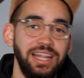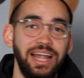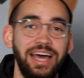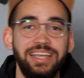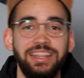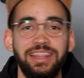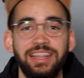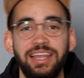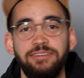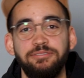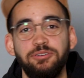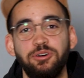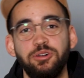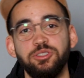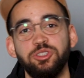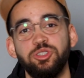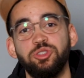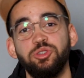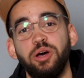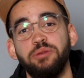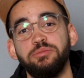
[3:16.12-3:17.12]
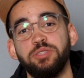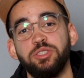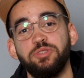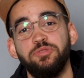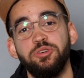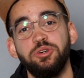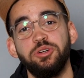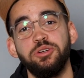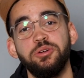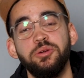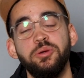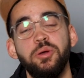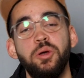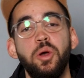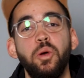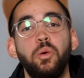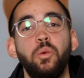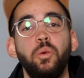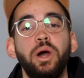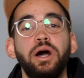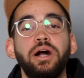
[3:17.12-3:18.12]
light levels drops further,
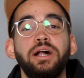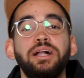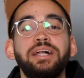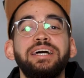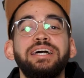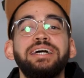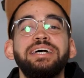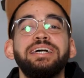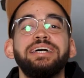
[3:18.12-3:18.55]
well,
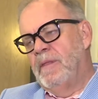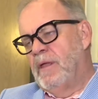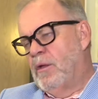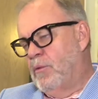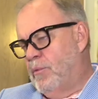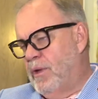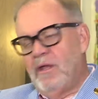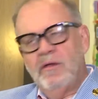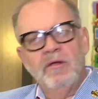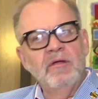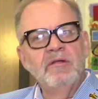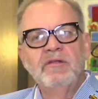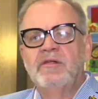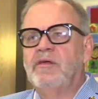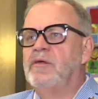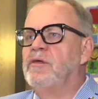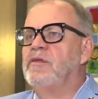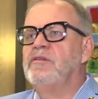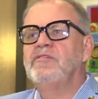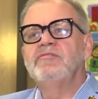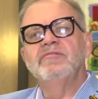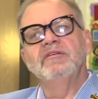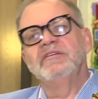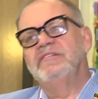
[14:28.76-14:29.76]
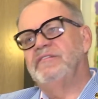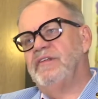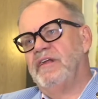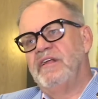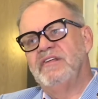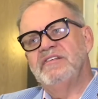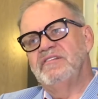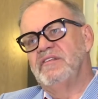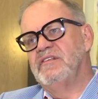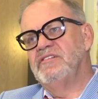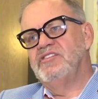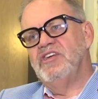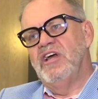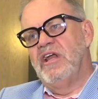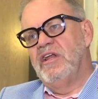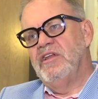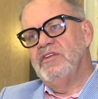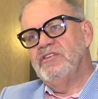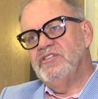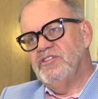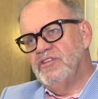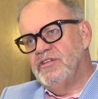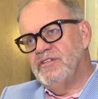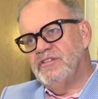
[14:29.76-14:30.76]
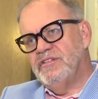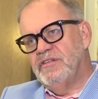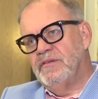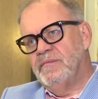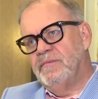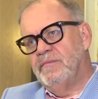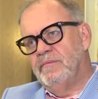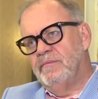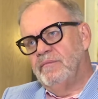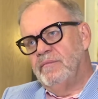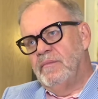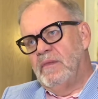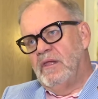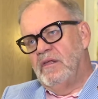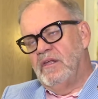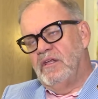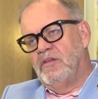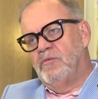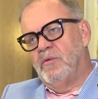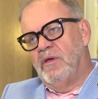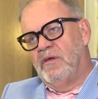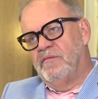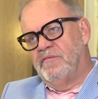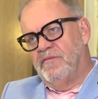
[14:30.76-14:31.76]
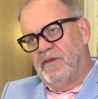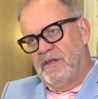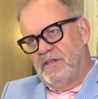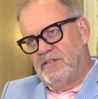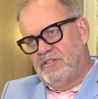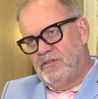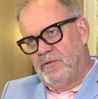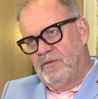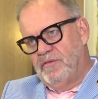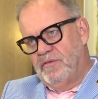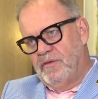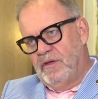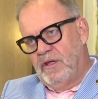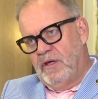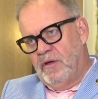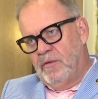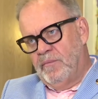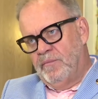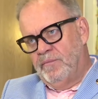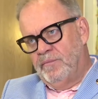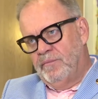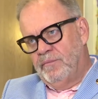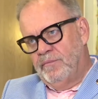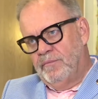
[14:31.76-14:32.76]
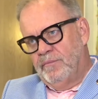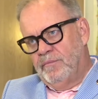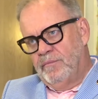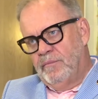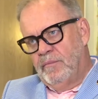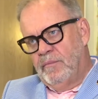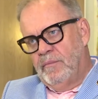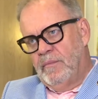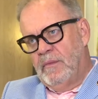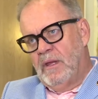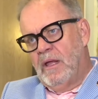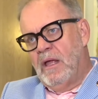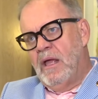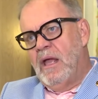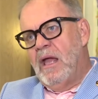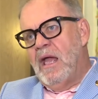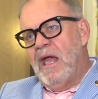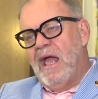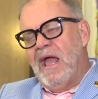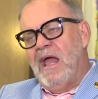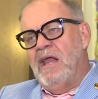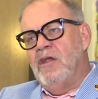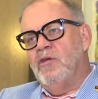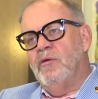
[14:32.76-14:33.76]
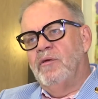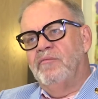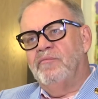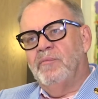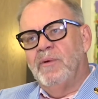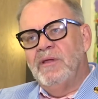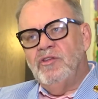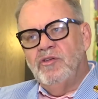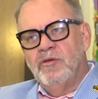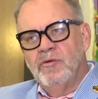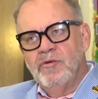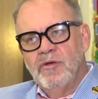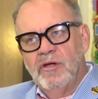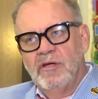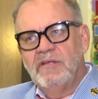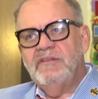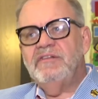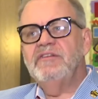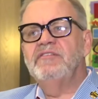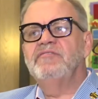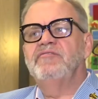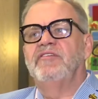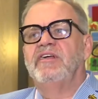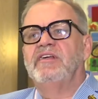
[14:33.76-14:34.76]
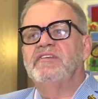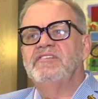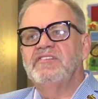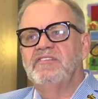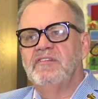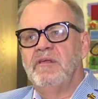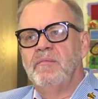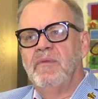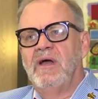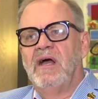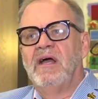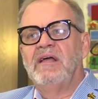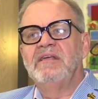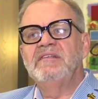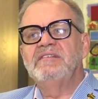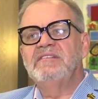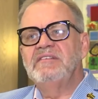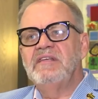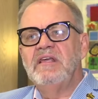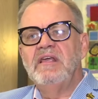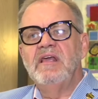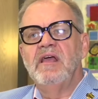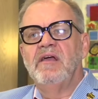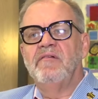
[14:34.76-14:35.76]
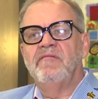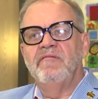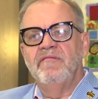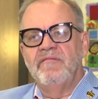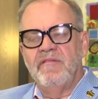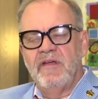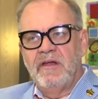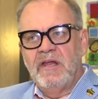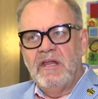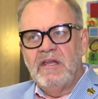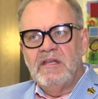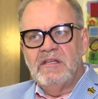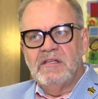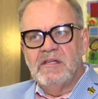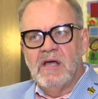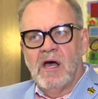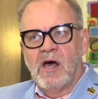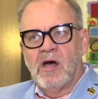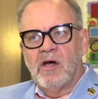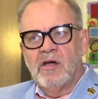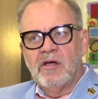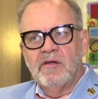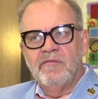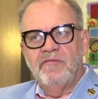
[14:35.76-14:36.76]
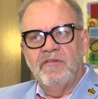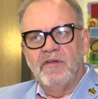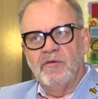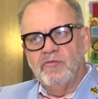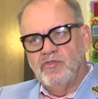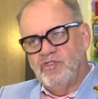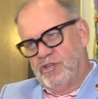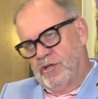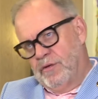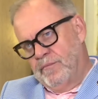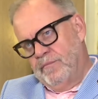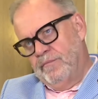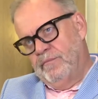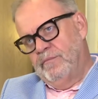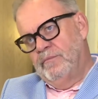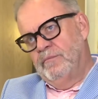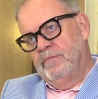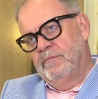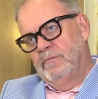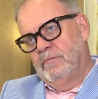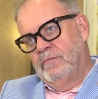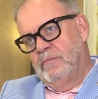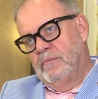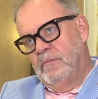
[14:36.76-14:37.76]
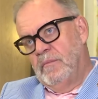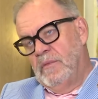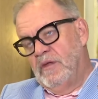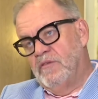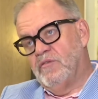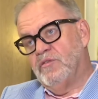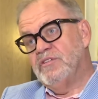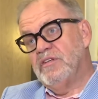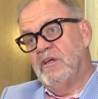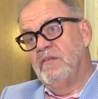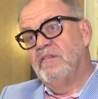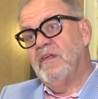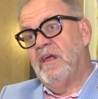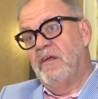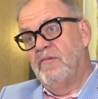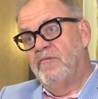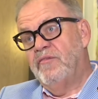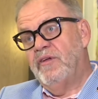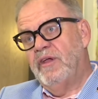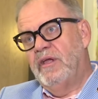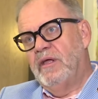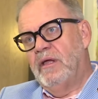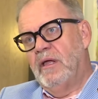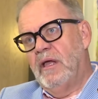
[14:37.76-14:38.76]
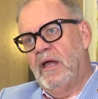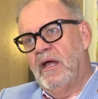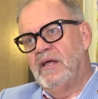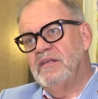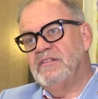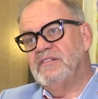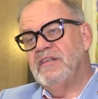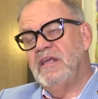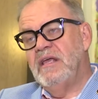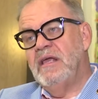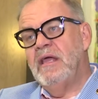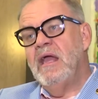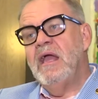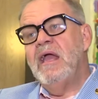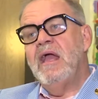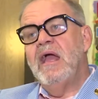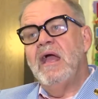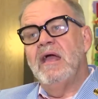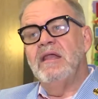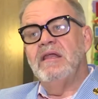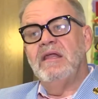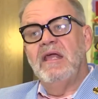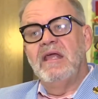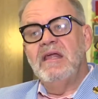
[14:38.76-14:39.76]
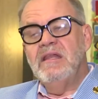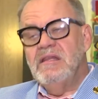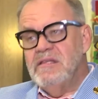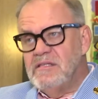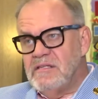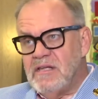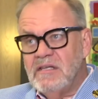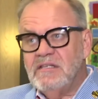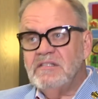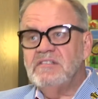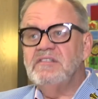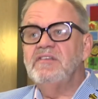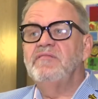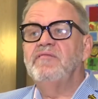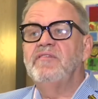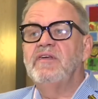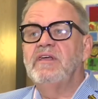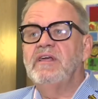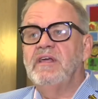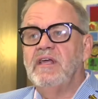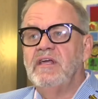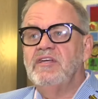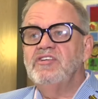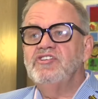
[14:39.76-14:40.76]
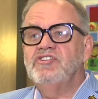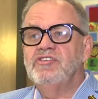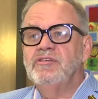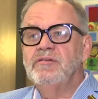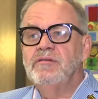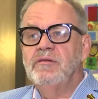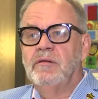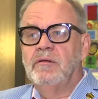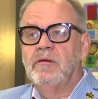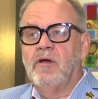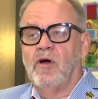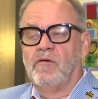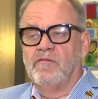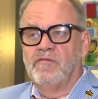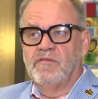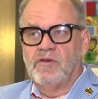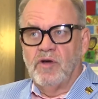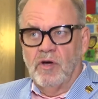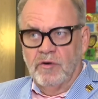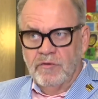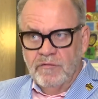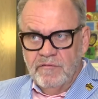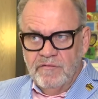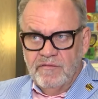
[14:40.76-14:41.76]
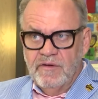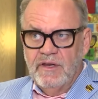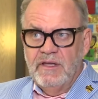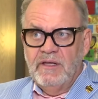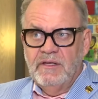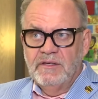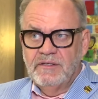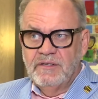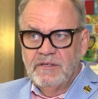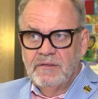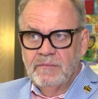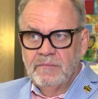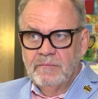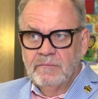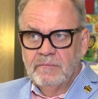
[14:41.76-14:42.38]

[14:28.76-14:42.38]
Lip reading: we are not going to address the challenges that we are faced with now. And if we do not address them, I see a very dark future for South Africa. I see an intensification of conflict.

---

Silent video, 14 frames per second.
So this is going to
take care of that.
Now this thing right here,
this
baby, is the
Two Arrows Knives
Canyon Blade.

▶ [YOUR ASSIGNMENT]
Using the data above, retype exactly the lines from the line with "[14:40.76-14:41.76]" to the line with "Lip reading: we", inclusive. No pictures and nothing else.

▶ [ANSWER TO THIS TASK]
[14:40.76-14:41.76]
[14:41.76-14:42.38]

[14:28.76-14:42.38]
Lip reading: we are not going to address the challenges that we are faced with now. And if we do not address them, I see a very dark future for South Africa. I see an intensification of conflict.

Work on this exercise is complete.